Si Alcatel-Lucent, Safran, Saint-Gobain et Arkema restent dans le peloton des cent premiers innovateurs mondiaux en 2014, d'autres décrochent. Décryptage.
Les entreprises françaises boudent-elles la recherche ? L’Oréal, Michelin, EADS, Thales et Valeo ont en tout cas quitté cette année le club fermé des entreprises et organismes publics les plus prolifiques en brevets. Recensés par Thomson Reuters parmi les cent premiers innovateurs mondiaux en 2012, ces cinq groupes n’ont pas déposé et validé suffisamment de brevets en 2013 pour faire face à la concurrence des entreprises japonaises et américaines. Surtout, l’influence et la portée internationales de leur portefeuille s’affaiblit. Aujourd’hui, seuls Arkema, Saint-Gobain, Safran et Alcatel-Lucent, ainsi que trois centres de recherche français¹, sont encore comptabilisés dans l’édition 2014 du Global Innovators 100. Panorama des stratégies d’innovation qui permettent de durer.

Des brevets en quantité
Arkema dépose en moyenne 150 familles de brevets par an à l’Office européen des brevets (OEB). En 2014, Alcatel-Lucent a délivré trois mille titres, et quinze mille demandes sont en attente de validation. Snecma, filiale du groupe Safran, fait breveter en moyenne 350 innovations par an tandis qu’au cours des dix dernières années, Saint-Gobain a multiplié par deux le nombre de ses familles de brevets. Membres du Global Innovators 100 depuis 2011, ces quatre entreprises doivent leur place dans l’édition 2014 au développement massif de leurs centres de recherche.

Multiplication des centres de recherche dans le monde
« Un produit sur quatre vendus par Saint-Gobain aujourd’hui n’existait pas il y a cinq ans », observe Didier Roux, directeur R&D et innovation de l’entreprise. Pour rester à la pointe de l’innovation des matériaux de construction, le groupe a organisé sa R&D entre une centaine d’unités de développement spécifiques à chaque marché et sept centres de recherche transversaux. « Ce fonctionnement propre à Saint-Gobain nous permet de répondre à des besoins locaux dans chaque région du monde, tout en bénéficiant d'une organisation mondiale », insiste Didier Roux.

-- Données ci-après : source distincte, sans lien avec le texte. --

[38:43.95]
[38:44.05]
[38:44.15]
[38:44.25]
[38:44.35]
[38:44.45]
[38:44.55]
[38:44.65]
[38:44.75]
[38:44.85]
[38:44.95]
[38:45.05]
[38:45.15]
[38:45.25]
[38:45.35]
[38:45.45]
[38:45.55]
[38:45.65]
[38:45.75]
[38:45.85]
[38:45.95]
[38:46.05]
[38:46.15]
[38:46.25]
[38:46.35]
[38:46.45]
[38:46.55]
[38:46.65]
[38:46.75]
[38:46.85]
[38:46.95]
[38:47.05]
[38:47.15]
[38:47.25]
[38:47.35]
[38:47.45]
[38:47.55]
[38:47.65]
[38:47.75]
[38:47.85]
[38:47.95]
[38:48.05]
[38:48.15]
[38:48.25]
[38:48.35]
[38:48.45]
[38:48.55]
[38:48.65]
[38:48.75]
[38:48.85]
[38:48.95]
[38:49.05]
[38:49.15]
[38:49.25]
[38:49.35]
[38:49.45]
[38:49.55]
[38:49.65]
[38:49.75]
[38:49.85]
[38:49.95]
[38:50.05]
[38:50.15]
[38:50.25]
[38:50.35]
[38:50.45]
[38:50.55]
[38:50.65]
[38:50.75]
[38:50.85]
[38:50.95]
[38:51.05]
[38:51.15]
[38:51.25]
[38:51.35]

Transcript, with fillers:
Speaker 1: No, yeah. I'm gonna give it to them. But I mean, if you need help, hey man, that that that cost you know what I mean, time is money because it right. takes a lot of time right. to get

Chez Alcatel-Lucent, c’est dans les cinq Bell-Labs implantés en France, aux États-Unis ou encore en Israël que les chercheurs ont mis au point les quelque 32 000 brevets du groupe actifs aujourd’hui dans le monde. La particularité de ces structures de recherche réside dans l’innovation collaborative : quand les ingénieurs associent les universités, les centres de recherche publics et les entreprises à leurs projets.

Innovation ouverte
Inaugurée en octobre dernier dans l’Essonne, la Cité de l’innovation de l’équipementier téléphonique accueille start-up, universitaires mais aussi grandes entreprises comme Orange et Qualcomm pour développer la virtualisation des réseaux. Parmi les adeptes de l’innovation ouverte, citons également Snecma qui a collaboré avec son fournisseur d’acier pour mettre au point le moteur ML340 Leap utilisé dans les nouveaux modèles d’Airbus et de Boeing. Même constat chez Saint-Gobain, où 15 % du budget annuel de R&D est alloué à la recherche externe. Si elle porte ses fruits, cette politique d’innovation a un coût élevé.

Innover à tout prix
Chaque année, le programme Phi-Zéro de Saint-Gobain évalue et finance trente nouvelles idées émises par les chercheurs du groupe. Mais qui dit innovation et dépôt de brevet dit dépenses de R&D. Alcatel-Lucent a provisionné 2,3 milliards d’euros pour sa politique d’innovation en 2012, soit l’équivalent de 16 % de son chiffre d’affaires. Pour concurrencer les groupes asiatiques qui portent une attention croissante à leur R&D, les entreprises françaises doivent redoubler d’efforts. Pour la première fois en 2014, le budget cumulé des entreprises chinoises alloué à la recherche devrait en effet dépasser celui de l’Europe souligne l’OCDE². La répercussion de ces dépenses sur le nombre de brevets déposés ne devrait pas se faire attendre. « Si nous sommes toujours dans le Global Innovators 100 cette année, c’est sans doute parce que nous avons pris conscience de la nécessité de construire une propriété intellectuelle pour chacun de nos métiers. Cela montre également la pertinence d'une stratégie qui place l'innovation au coeur du développement du groupe », conclut Didier Roux.

Juliette Boulay

¹Le CNRS, le commissariat à l’énergie atomique (CEA) et l’IFP Énergies nouvelles font également partie du Global Innovators 100 2014.
²« Sciences, technologies et industrie : perspectives de l’OCDE 2014 », publié le 12 novembre 2014.